Directions for this task -> Only the pictures stay out; every record is to be quoted exactly.

START Material for the task

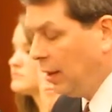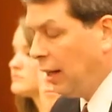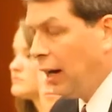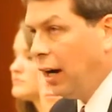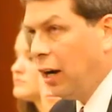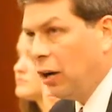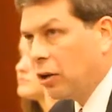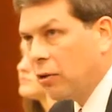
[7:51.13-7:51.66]
the
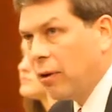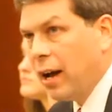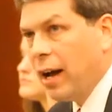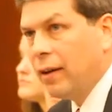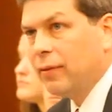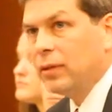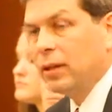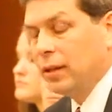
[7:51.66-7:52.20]

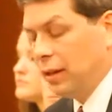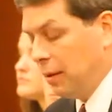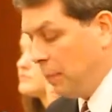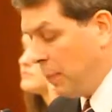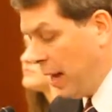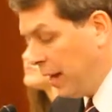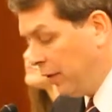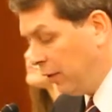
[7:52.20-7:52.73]
aircraft, the
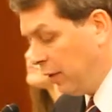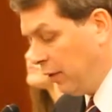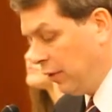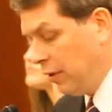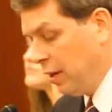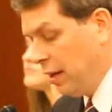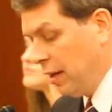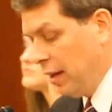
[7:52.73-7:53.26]

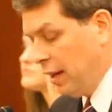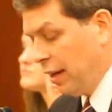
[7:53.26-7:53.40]
bases,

END Material for the task

Output of the exercise ->
[7:51.13-7:51.66]
the
[7:51.66-7:52.20]

[7:52.20-7:52.73]
aircraft, the
[7:52.73-7:53.26]

[7:53.26-7:53.40]
bases,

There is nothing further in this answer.